# BRIEF
Your answer must consist of the records exactly as given, with no pictures included.

Records contained in a dataset:
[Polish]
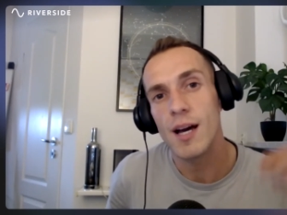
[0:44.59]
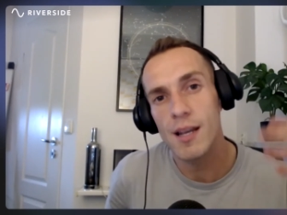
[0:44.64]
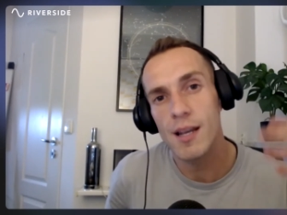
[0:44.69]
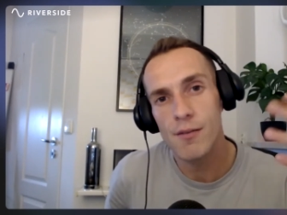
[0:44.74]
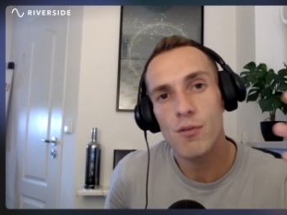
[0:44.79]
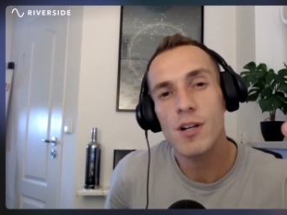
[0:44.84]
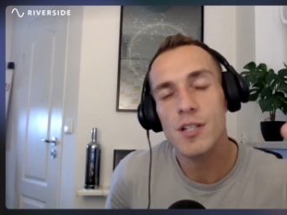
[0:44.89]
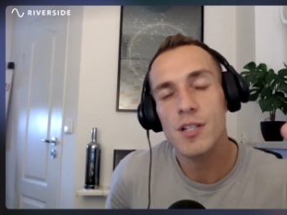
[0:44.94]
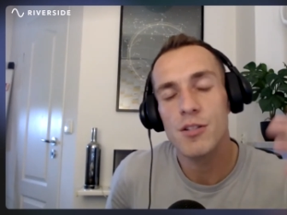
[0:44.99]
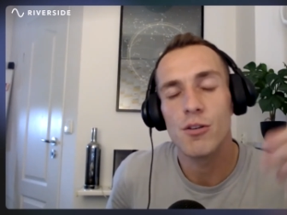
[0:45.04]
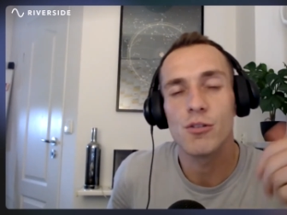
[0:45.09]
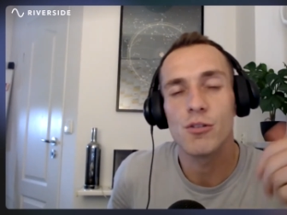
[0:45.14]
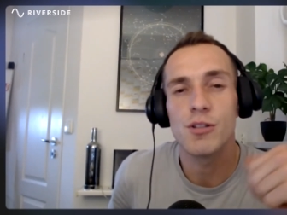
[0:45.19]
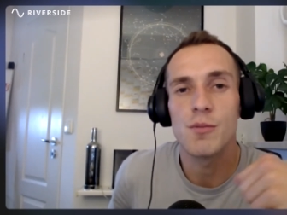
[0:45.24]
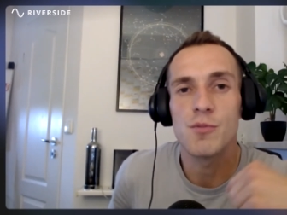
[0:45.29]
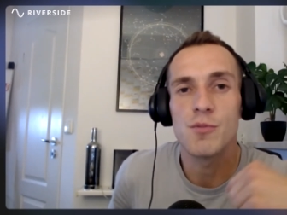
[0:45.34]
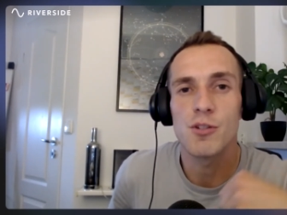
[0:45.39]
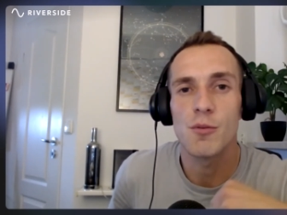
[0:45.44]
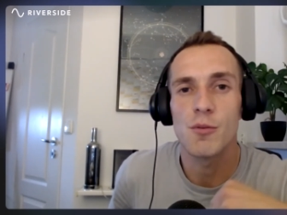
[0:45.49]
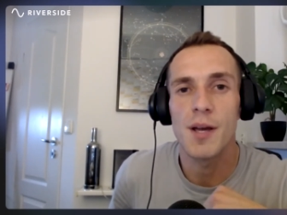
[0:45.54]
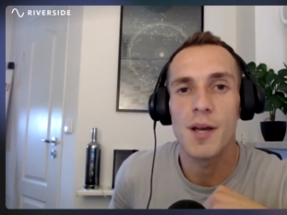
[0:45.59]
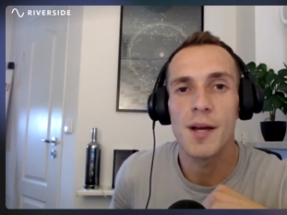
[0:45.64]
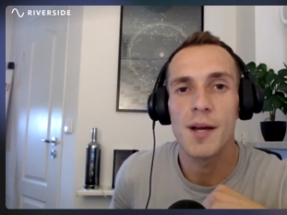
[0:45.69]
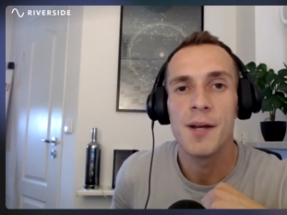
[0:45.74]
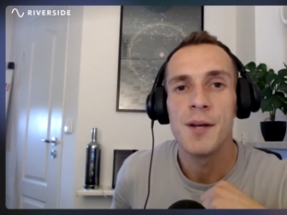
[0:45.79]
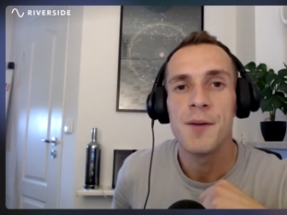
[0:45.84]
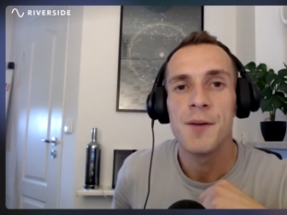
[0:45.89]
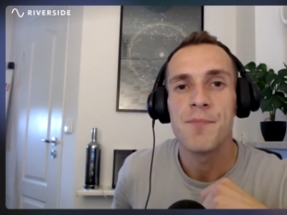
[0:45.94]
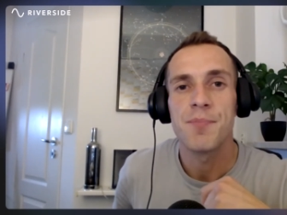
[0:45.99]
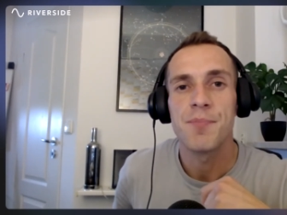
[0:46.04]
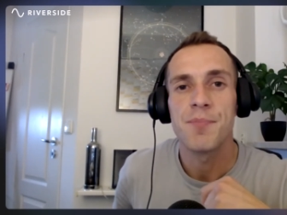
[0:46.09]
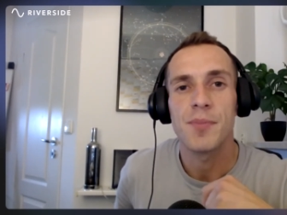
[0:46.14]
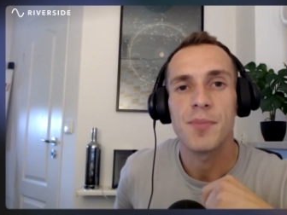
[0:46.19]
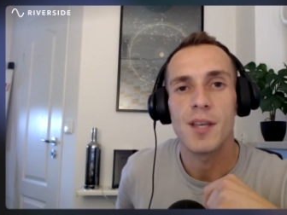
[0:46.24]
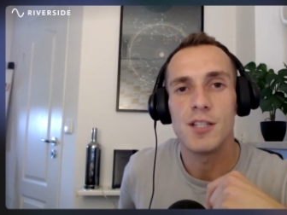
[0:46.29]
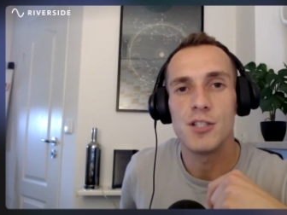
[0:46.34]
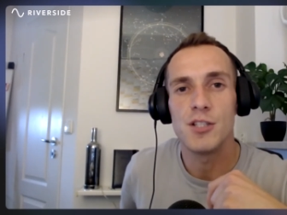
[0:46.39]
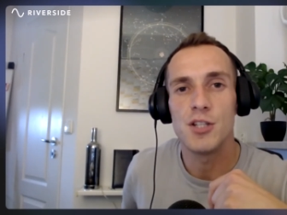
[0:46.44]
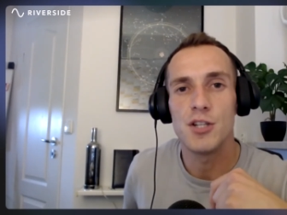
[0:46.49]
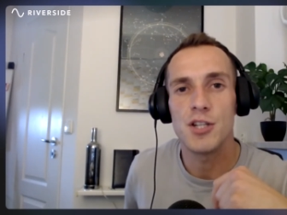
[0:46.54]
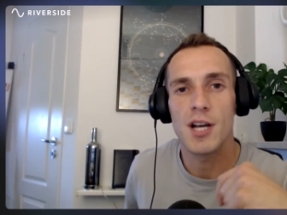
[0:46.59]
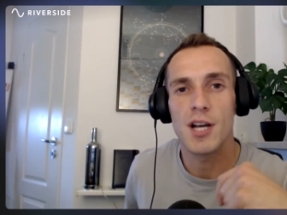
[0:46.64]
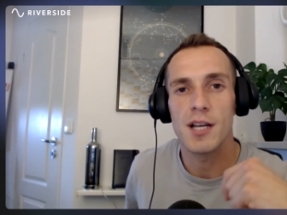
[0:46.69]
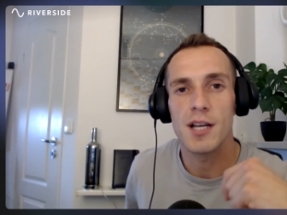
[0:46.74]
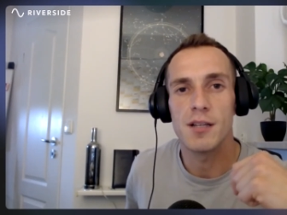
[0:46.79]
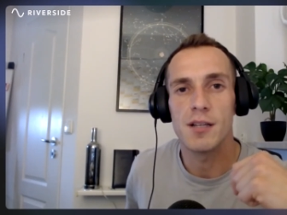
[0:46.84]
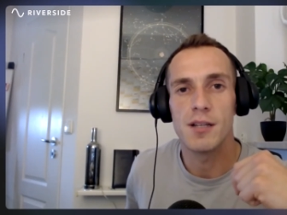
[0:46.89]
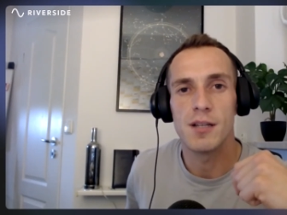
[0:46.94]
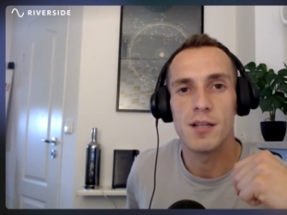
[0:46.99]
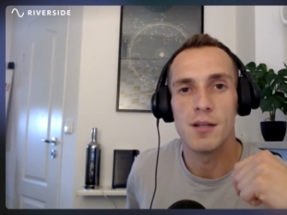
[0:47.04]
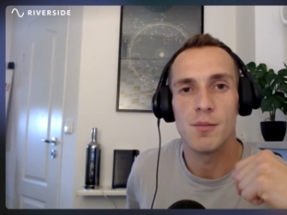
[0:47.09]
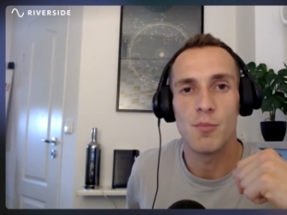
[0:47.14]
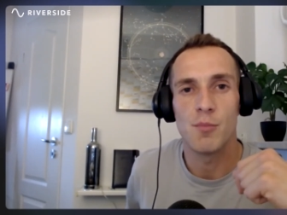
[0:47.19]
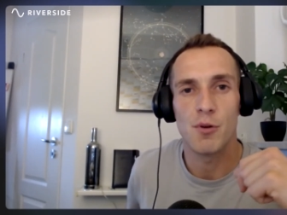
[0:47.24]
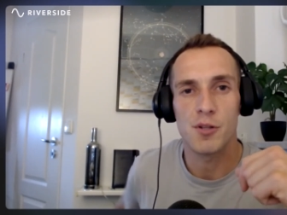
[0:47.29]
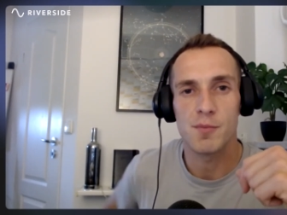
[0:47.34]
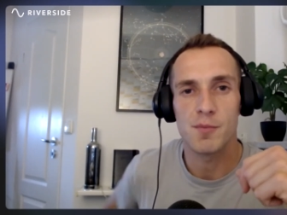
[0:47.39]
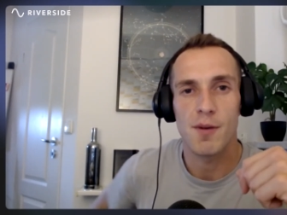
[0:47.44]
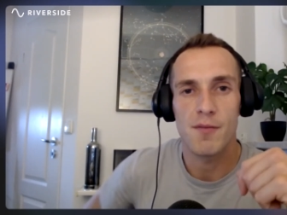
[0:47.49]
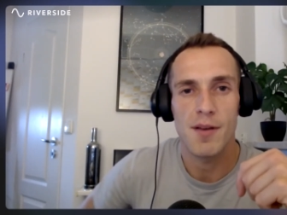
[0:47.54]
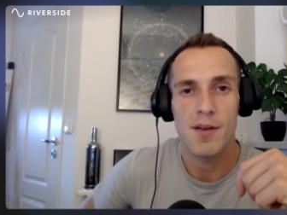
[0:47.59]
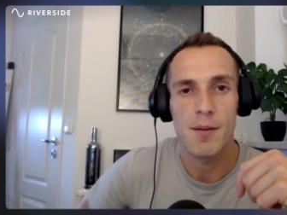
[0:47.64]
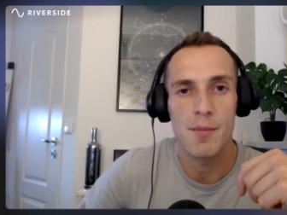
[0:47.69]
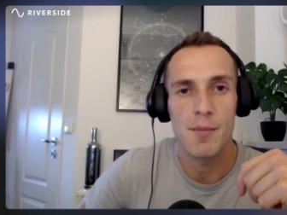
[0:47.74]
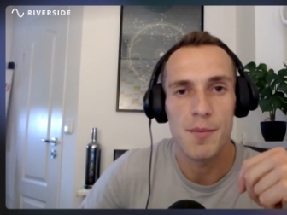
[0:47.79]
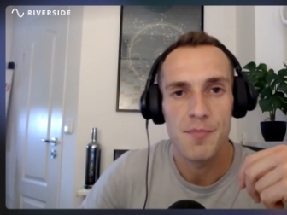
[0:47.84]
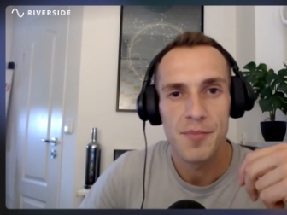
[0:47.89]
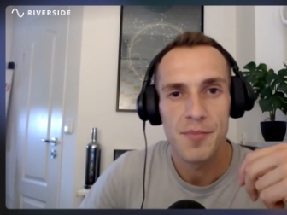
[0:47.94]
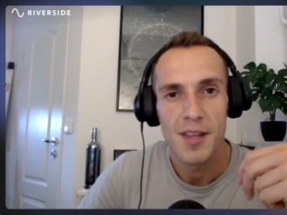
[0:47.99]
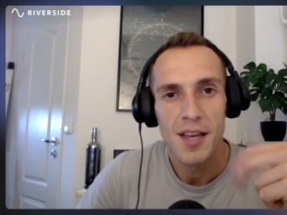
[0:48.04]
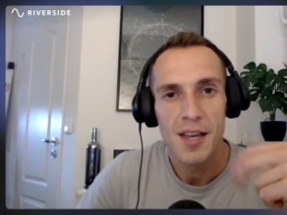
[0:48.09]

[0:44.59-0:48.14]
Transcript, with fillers: Ale właśnie o tym sobie e, dzisiaj porozmawiamy.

# OUTPUT
[Polish]
[0:44.59]
[0:44.64]
[0:44.69]
[0:44.74]
[0:44.79]
[0:44.84]
[0:44.89]
[0:44.94]
[0:44.99]
[0:45.04]
[0:45.09]
[0:45.14]
[0:45.19]
[0:45.24]
[0:45.29]
[0:45.34]
[0:45.39]
[0:45.44]
[0:45.49]
[0:45.54]
[0:45.59]
[0:45.64]
[0:45.69]
[0:45.74]
[0:45.79]
[0:45.84]
[0:45.89]
[0:45.94]
[0:45.99]
[0:46.04]
[0:46.09]
[0:46.14]
[0:46.19]
[0:46.24]
[0:46.29]
[0:46.34]
[0:46.39]
[0:46.44]
[0:46.49]
[0:46.54]
[0:46.59]
[0:46.64]
[0:46.69]
[0:46.74]
[0:46.79]
[0:46.84]
[0:46.89]
[0:46.94]
[0:46.99]
[0:47.04]
[0:47.09]
[0:47.14]
[0:47.19]
[0:47.24]
[0:47.29]
[0:47.34]
[0:47.39]
[0:47.44]
[0:47.49]
[0:47.54]
[0:47.59]
[0:47.64]
[0:47.69]
[0:47.74]
[0:47.79]
[0:47.84]
[0:47.89]
[0:47.94]
[0:47.99]
[0:48.04]
[0:48.09]

[0:44.59-0:48.14]
Transcript, with fillers: Ale właśnie o tym sobie e, dzisiaj porozmawiamy.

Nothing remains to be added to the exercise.